Renforcement des marges prudentielles et ratio de solvabilité
L’ensemble de ces évolutions a permis de consolider la marge de solvabilité du secteur des assurances. Le ratio réglementaire de solvabilité a progressé de 54,7 points pour atteindre 409,4%, reflétant un renforcement des éléments constitutifs de la solvabilité et des coussins prudentiels. Ce niveau élevé offre une marge de sécurité face aux risques de marché et techniques, tout en soulignant la capacité des assureurs à absorber des chocs modérés sans remettre en cause leur stabilité financière.
Situation des régimes de retraite et nécessité d’une réforme systémique
Malgré des améliorations ponctuelles liées à l’application de la deuxième et dernière tranche des augmentations salariales issues du dialogue social du 29 avril 2024, les régimes de retraite du secteur public continuent de présenter des déséquilibres structurels. Ces mesures salariales ont amélioré certains indicateurs financiers à court terme, mais elles n’ont pas résolu la question de la viabilité à long terme. Le Comité réaffirme la nécessité d’une réforme systémique du secteur des retraites reposant sur la création de deux pôles, public et privé, afin d’instaurer une tarification équilibrée, réduire les engagements non couverts et assurer la soutenabilité financière durable des régimes.
Feuille de route, cartographie des risques et coopération interinstitutionnelle
Le CCSRS a validé la treizième édition du Rapport sur la stabilité financière pour l’année 2025 et fait le point sur l’état d’avancement de la feuille de route 2026-2030. Les travaux ont inclus l’analyse détaillée de la cartographie des risques systémiques, la revue des conclusions du sous-comité mensuel et une évaluation de la situation du système financier au regard des tendances macroéconomiques et financières observées et attendues. Le Comité a noté la résilience du système soutenue par des fondamentaux solides et des marges prudentielles globalement confortables.
En marge de la réunion, les autorités ont également souligné les progrès effectués en matière de lutte contre le blanchiment de capitaux et le financement du terrorisme. Elles ont mis en garde contre la nécessité de poursuivre et d’intensifier les efforts pour maintenir un haut niveau de conformité aux standards internationaux et pour se préparer au prochain cycle d’évaluations mutuelles du GAFIMOAN.
Bank Al-Maghrib, l’Autorité marocaine du marché des capitaux (AMMC) et l’Autorité de Contrôle des Assurances et de la Prévoyance Sociale (ACAPS) ont signé une convention actualisée d’échange de données, modernisant l’accord initial conclu en 2014. Cette nouvelle entente vise à faciliter le partage d’informations nécessaires à la mission de préservation de la stabilité financière et à renforcer la coordination entre autorités de supervision.

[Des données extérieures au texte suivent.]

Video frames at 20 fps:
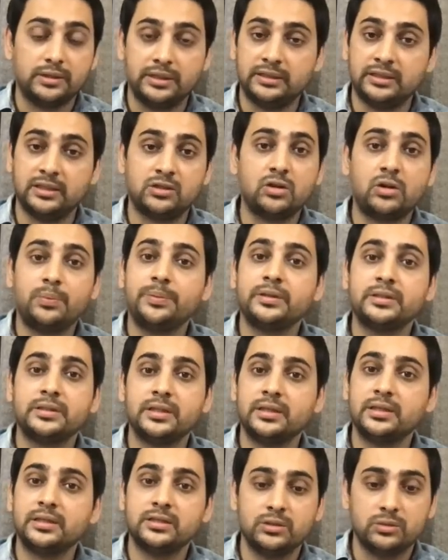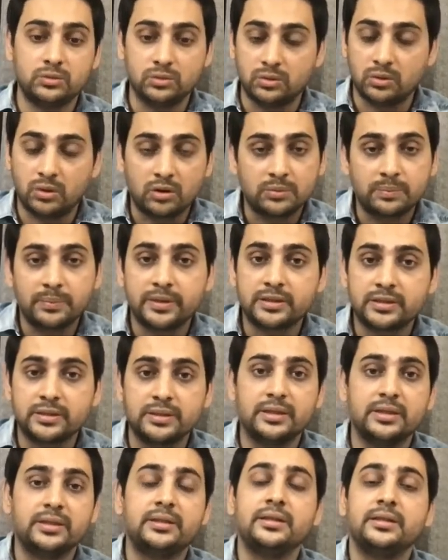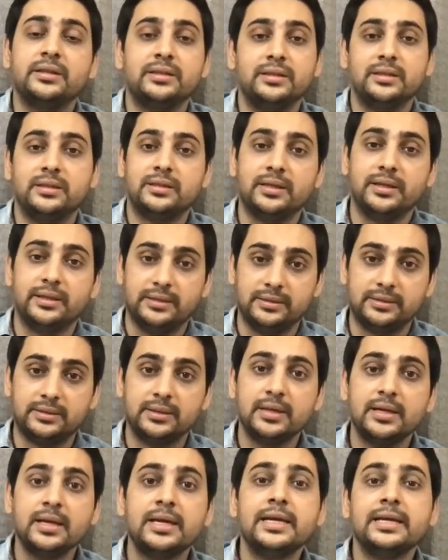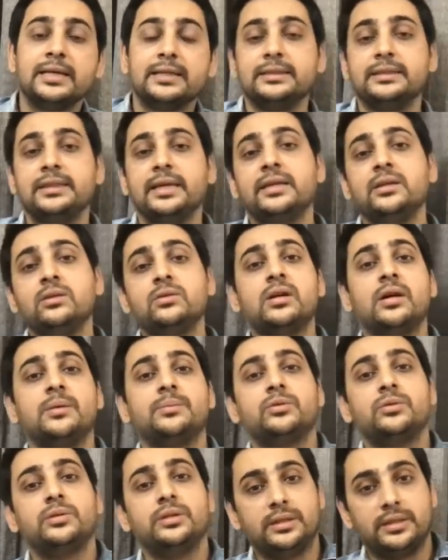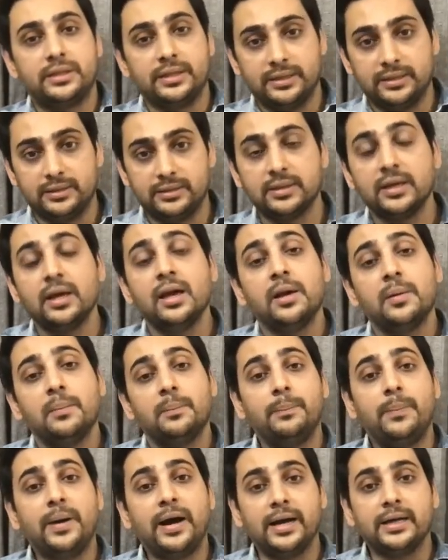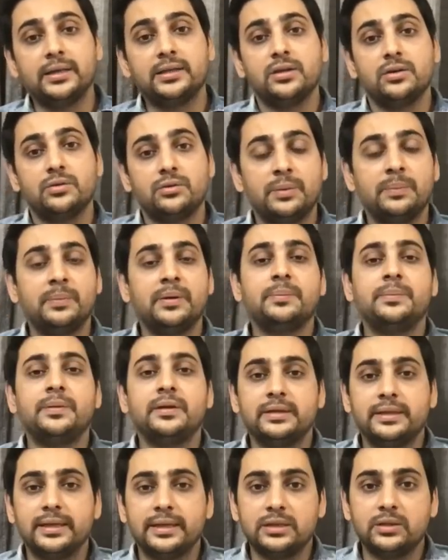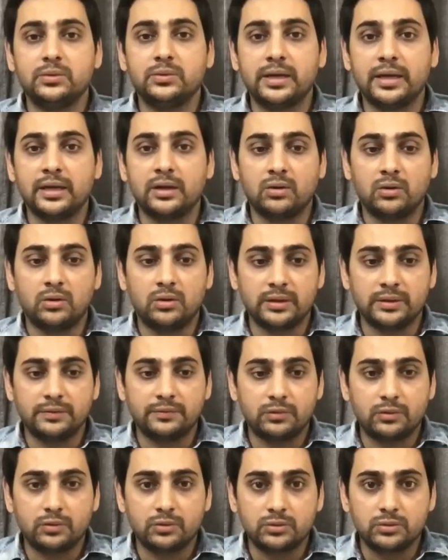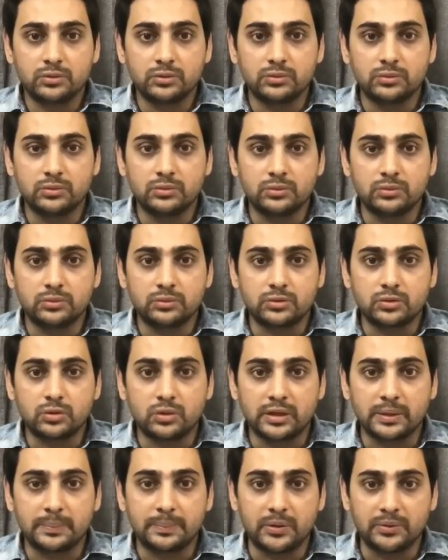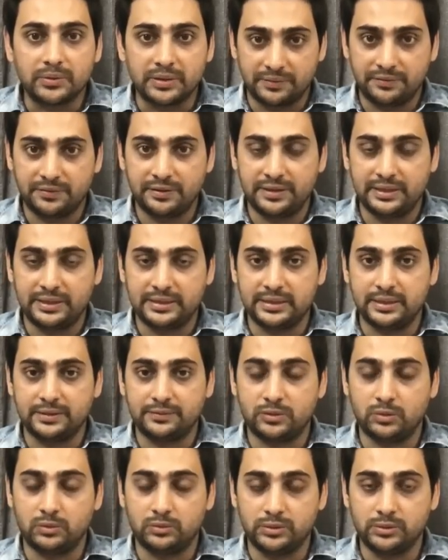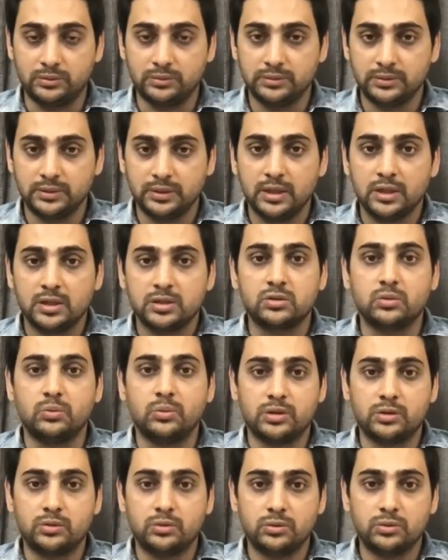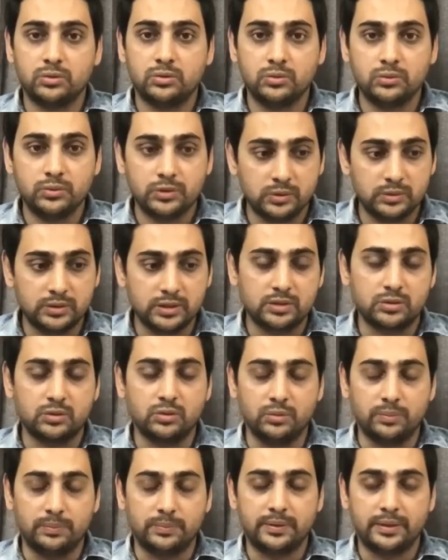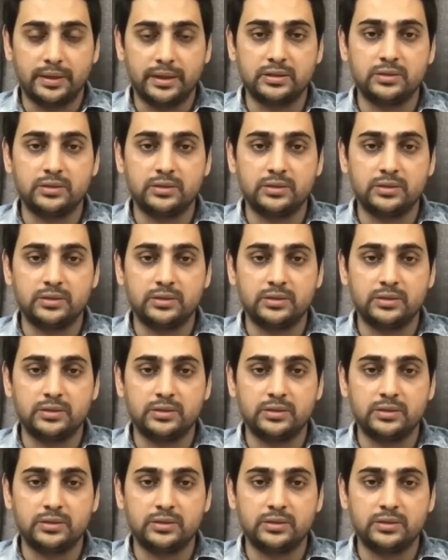In the topic sentence, you do not mention anything in details. Then you come to details. But remember that you cannot afford to talk about everything, as I have told you. So what do? You just group.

Le bilan présenté par le CCSRS rappelle que, malgré des indicateurs macrofinanciers favorables et une amélioration notable des marges et de la profitabilité du secteur des assurances, des mesures structurelles restent indispensables pour garantir la pérennité des régimes de retraite et pour maintenir la résilience du système financier face à d’éventuels chocs futurs.